# ACTION ITEM
The data must be returned exactly. No line may be left out.

# RECORD SET
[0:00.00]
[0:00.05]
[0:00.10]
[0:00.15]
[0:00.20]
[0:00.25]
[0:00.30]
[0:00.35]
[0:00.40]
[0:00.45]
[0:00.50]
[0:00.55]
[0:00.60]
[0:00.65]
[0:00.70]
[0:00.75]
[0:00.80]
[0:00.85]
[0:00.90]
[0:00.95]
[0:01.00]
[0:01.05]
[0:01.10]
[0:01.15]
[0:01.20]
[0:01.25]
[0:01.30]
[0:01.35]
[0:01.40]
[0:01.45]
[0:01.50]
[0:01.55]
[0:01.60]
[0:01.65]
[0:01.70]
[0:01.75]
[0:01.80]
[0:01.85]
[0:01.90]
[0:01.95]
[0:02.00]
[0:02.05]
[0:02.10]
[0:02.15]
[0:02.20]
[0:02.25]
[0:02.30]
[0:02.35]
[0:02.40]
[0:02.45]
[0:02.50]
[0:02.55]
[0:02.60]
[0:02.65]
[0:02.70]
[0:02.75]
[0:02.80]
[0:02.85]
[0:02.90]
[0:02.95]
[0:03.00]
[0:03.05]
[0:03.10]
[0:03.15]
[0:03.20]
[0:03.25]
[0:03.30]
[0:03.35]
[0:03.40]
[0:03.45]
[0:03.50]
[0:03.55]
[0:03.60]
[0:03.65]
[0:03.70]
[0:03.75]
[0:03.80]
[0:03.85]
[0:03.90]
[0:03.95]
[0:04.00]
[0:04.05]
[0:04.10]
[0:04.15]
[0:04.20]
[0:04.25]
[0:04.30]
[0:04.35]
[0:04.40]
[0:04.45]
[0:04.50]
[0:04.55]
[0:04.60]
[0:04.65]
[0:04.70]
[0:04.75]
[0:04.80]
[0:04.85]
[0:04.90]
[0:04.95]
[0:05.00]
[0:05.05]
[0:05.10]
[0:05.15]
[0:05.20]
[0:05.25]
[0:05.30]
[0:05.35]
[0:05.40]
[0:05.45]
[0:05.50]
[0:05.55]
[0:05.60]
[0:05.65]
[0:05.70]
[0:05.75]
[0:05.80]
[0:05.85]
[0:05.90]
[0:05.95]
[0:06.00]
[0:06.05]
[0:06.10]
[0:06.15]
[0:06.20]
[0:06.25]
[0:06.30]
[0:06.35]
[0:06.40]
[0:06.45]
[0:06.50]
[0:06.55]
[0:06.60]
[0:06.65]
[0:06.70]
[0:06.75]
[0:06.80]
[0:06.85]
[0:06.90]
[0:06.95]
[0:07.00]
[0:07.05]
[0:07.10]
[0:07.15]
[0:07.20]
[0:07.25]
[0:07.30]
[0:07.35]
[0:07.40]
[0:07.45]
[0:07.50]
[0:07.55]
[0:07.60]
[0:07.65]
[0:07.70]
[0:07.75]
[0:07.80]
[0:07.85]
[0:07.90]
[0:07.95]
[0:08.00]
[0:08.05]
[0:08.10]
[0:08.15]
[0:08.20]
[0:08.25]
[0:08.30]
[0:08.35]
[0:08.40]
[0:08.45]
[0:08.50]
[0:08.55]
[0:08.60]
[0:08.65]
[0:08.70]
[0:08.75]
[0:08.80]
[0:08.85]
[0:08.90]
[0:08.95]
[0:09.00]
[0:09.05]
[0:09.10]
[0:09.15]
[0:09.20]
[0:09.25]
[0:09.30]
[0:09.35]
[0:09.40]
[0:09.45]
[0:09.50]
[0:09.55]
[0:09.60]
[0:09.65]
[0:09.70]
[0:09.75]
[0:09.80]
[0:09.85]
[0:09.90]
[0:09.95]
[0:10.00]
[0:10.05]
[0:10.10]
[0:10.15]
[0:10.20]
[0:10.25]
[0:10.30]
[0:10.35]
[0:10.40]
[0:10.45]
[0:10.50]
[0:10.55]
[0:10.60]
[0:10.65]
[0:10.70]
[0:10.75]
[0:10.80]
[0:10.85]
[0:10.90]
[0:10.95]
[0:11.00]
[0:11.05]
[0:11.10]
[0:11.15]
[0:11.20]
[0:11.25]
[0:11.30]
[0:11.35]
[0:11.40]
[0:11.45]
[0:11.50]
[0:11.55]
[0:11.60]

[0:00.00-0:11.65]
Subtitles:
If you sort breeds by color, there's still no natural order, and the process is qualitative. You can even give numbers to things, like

# RESPONSE TO THIS EXERCISE
[0:00.00]
[0:00.05]
[0:00.10]
[0:00.15]
[0:00.20]
[0:00.25]
[0:00.30]
[0:00.35]
[0:00.40]
[0:00.45]
[0:00.50]
[0:00.55]
[0:00.60]
[0:00.65]
[0:00.70]
[0:00.75]
[0:00.80]
[0:00.85]
[0:00.90]
[0:00.95]
[0:01.00]
[0:01.05]
[0:01.10]
[0:01.15]
[0:01.20]
[0:01.25]
[0:01.30]
[0:01.35]
[0:01.40]
[0:01.45]
[0:01.50]
[0:01.55]
[0:01.60]
[0:01.65]
[0:01.70]
[0:01.75]
[0:01.80]
[0:01.85]
[0:01.90]
[0:01.95]
[0:02.00]
[0:02.05]
[0:02.10]
[0:02.15]
[0:02.20]
[0:02.25]
[0:02.30]
[0:02.35]
[0:02.40]
[0:02.45]
[0:02.50]
[0:02.55]
[0:02.60]
[0:02.65]
[0:02.70]
[0:02.75]
[0:02.80]
[0:02.85]
[0:02.90]
[0:02.95]
[0:03.00]
[0:03.05]
[0:03.10]
[0:03.15]
[0:03.20]
[0:03.25]
[0:03.30]
[0:03.35]
[0:03.40]
[0:03.45]
[0:03.50]
[0:03.55]
[0:03.60]
[0:03.65]
[0:03.70]
[0:03.75]
[0:03.80]
[0:03.85]
[0:03.90]
[0:03.95]
[0:04.00]
[0:04.05]
[0:04.10]
[0:04.15]
[0:04.20]
[0:04.25]
[0:04.30]
[0:04.35]
[0:04.40]
[0:04.45]
[0:04.50]
[0:04.55]
[0:04.60]
[0:04.65]
[0:04.70]
[0:04.75]
[0:04.80]
[0:04.85]
[0:04.90]
[0:04.95]
[0:05.00]
[0:05.05]
[0:05.10]
[0:05.15]
[0:05.20]
[0:05.25]
[0:05.30]
[0:05.35]
[0:05.40]
[0:05.45]
[0:05.50]
[0:05.55]
[0:05.60]
[0:05.65]
[0:05.70]
[0:05.75]
[0:05.80]
[0:05.85]
[0:05.90]
[0:05.95]
[0:06.00]
[0:06.05]
[0:06.10]
[0:06.15]
[0:06.20]
[0:06.25]
[0:06.30]
[0:06.35]
[0:06.40]
[0:06.45]
[0:06.50]
[0:06.55]
[0:06.60]
[0:06.65]
[0:06.70]
[0:06.75]
[0:06.80]
[0:06.85]
[0:06.90]
[0:06.95]
[0:07.00]
[0:07.05]
[0:07.10]
[0:07.15]
[0:07.20]
[0:07.25]
[0:07.30]
[0:07.35]
[0:07.40]
[0:07.45]
[0:07.50]
[0:07.55]
[0:07.60]
[0:07.65]
[0:07.70]
[0:07.75]
[0:07.80]
[0:07.85]
[0:07.90]
[0:07.95]
[0:08.00]
[0:08.05]
[0:08.10]
[0:08.15]
[0:08.20]
[0:08.25]
[0:08.30]
[0:08.35]
[0:08.40]
[0:08.45]
[0:08.50]
[0:08.55]
[0:08.60]
[0:08.65]
[0:08.70]
[0:08.75]
[0:08.80]
[0:08.85]
[0:08.90]
[0:08.95]
[0:09.00]
[0:09.05]
[0:09.10]
[0:09.15]
[0:09.20]
[0:09.25]
[0:09.30]
[0:09.35]
[0:09.40]
[0:09.45]
[0:09.50]
[0:09.55]
[0:09.60]
[0:09.65]
[0:09.70]
[0:09.75]
[0:09.80]
[0:09.85]
[0:09.90]
[0:09.95]
[0:10.00]
[0:10.05]
[0:10.10]
[0:10.15]
[0:10.20]
[0:10.25]
[0:10.30]
[0:10.35]
[0:10.40]
[0:10.45]
[0:10.50]
[0:10.55]
[0:10.60]
[0:10.65]
[0:10.70]
[0:10.75]
[0:10.80]
[0:10.85]
[0:10.90]
[0:10.95]
[0:11.00]
[0:11.05]
[0:11.10]
[0:11.15]
[0:11.20]
[0:11.25]
[0:11.30]
[0:11.35]
[0:11.40]
[0:11.45]
[0:11.50]
[0:11.55]
[0:11.60]

[0:00.00-0:11.65]
Subtitles:
If you sort breeds by color, there's still no natural order, and the process is qualitative. You can even give numbers to things, like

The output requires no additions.